L'exigence procédurale est autonome. Une personne qui estime que ses données ont été mal gérées, qu'elle ait raison ou non, dispose désormais d'un droit légal de déposer cette réclamation auprès du responsable du traitement en premier lieu, avant d'escalader vers l'ICO. L'intention, telle que décrite par Hunton, est de s'assurer que les réclamations sont examinées par le responsable du traitement avant d'atteindre le régulateur. S'il n'existe aucune procédure pour recevoir cette réclamation, l'organisation a manqué à une obligation légale distincte, indépendamment de ce à quoi ressemblent les pratiques sous-jacentes en matière de données.
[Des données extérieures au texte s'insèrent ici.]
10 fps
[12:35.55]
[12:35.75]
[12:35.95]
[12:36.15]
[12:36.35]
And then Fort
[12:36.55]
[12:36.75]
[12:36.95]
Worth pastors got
ZwillGen formule cela avec précision : le changement ne nécessite pas un tout nouveau programme de confidentialité, mais il exige que les organisations s'assurent que les réclamations sont reconnues, acheminées, accusées de réception, examinées et résolues d'une manière qui peut être présentée à l'ICO si nécessaire. Cette dernière clause a un poids réel. L'ICO peut demander à voir votre processus. Si vous ne pouvez pas en produire un, cette absence constitue en elle-même la violation.
Pour les plateformes éducatives et les développeurs d'edtech en particulier — où vous traitez presque certainement des données personnelles d'étudiants, de parents et de personnel dans le cadre du UK GDPR — vous êtes un responsable du traitement. Le libellé sans exemption des orientations de l'ICO, confirmé à la fois par Bratby Law et Privacy Matters de DLA Piper, signifie que la taille de la plateforme, le secteur ou l'historique de conformité antérieur ne crée pas de refuge.
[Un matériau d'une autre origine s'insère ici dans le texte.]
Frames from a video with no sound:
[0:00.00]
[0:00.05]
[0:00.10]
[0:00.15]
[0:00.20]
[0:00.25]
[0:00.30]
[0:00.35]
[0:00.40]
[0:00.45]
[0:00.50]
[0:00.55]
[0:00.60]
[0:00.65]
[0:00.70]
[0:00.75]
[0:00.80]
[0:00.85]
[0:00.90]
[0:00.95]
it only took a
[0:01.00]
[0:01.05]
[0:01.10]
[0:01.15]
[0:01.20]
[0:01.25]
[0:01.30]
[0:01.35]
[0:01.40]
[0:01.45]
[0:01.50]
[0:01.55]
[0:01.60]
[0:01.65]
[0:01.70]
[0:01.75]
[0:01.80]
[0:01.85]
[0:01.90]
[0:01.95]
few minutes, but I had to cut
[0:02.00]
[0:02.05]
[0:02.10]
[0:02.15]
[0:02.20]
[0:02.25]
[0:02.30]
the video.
Ce que les développeurs et les équipes de conformité doivent faire maintenant
La mise en œuvre pratique n'est pas compliquée, bien qu'elle nécessite un effort délibéré plutôt qu'une simple case à cocher. Selon Mayer Brown, les organisations disposent encore d'une fenêtre pour examiner leurs pratiques de protection des données, mettre à jour leurs politiques et procédures, et se préparer aux obligations de traitement des réclamations.
Concrètement, cela signifie : désigner qui reçoit les réclamations (une boîte de réception nominative, un formulaire ou un canal documenté), mettre en place un flux de travail d'accusé de réception interne respectant le délai de 30 jours, documenter les étapes d'investigation et créer un modèle pour communiquer les résultats aux plaignants. Les orientations de l'ICO, publiées en février et mises à jour en mai 2026, détaillent chaque étape et sont disponibles gratuitement.
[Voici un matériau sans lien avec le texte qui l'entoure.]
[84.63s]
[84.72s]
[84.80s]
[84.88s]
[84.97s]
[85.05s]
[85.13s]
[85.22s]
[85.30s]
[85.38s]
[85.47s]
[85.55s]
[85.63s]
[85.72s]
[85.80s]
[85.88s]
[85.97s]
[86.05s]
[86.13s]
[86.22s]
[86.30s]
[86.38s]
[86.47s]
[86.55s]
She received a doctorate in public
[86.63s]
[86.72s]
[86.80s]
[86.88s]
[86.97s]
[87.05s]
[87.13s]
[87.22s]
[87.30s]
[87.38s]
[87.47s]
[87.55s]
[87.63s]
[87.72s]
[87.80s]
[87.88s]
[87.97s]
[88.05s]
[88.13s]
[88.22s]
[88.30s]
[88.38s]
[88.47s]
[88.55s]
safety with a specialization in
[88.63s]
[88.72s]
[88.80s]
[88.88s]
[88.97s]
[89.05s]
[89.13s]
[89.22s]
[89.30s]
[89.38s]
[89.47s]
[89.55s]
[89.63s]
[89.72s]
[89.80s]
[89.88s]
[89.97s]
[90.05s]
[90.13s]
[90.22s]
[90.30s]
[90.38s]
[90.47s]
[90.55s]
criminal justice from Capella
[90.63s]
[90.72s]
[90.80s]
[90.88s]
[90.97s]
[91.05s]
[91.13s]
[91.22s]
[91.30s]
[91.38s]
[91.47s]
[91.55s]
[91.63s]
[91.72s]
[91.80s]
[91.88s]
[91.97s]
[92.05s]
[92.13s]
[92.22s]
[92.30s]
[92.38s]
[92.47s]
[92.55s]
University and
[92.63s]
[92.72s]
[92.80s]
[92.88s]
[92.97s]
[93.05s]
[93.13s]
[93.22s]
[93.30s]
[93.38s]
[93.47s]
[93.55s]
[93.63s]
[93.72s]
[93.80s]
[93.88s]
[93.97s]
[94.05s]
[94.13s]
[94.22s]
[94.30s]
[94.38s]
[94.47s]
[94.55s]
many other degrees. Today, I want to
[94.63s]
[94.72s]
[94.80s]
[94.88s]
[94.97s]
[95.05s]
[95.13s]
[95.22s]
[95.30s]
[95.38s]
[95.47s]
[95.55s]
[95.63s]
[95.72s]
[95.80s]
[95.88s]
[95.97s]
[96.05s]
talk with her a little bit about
Pour les organisations réglementées, Bratby Law signale un niveau supplémentaire à vérifier : si vous êtes soumis aux règles de traitement des réclamations de l'Ofcom ou de la FCA, l'obligation du DUAA chevauche ces cadres existants, créant une interaction de conformité qui doit être cartographiée. Il s'agit d'une population plus restreinte, mais les entreprises d'edtech disposant de produits financiers intégrés ou de services de communication réglementés ne doivent pas supposer que le processus de réclamation de leur régulateur sectoriel satisfait automatiquement à l'article 164A.
Le Directeur général adjoint de l'ICO chargé de la politique réglementaire a noté en mai 2026 que les petites organisations sont moins susceptibles de disposer de procédures de traitement des réclamations existantes, et les a spécifiquement invitées à lire les orientations et à prendre les mesures simples nécessaires pour se conformer. Ce n'est pas une menace ; c'est une liste de lecture. Les orientations existent, la date limite est fixée et l'exigence ne comporte aucune exemption.
Pour quiconque développe des produits qui touchent aux données d'utilisateurs au Royaume-Uni, la question n'est plus de savoir si cela s'applique. C'est de savoir si votre processus peut résister à la demande d'un régulateur de le consulter.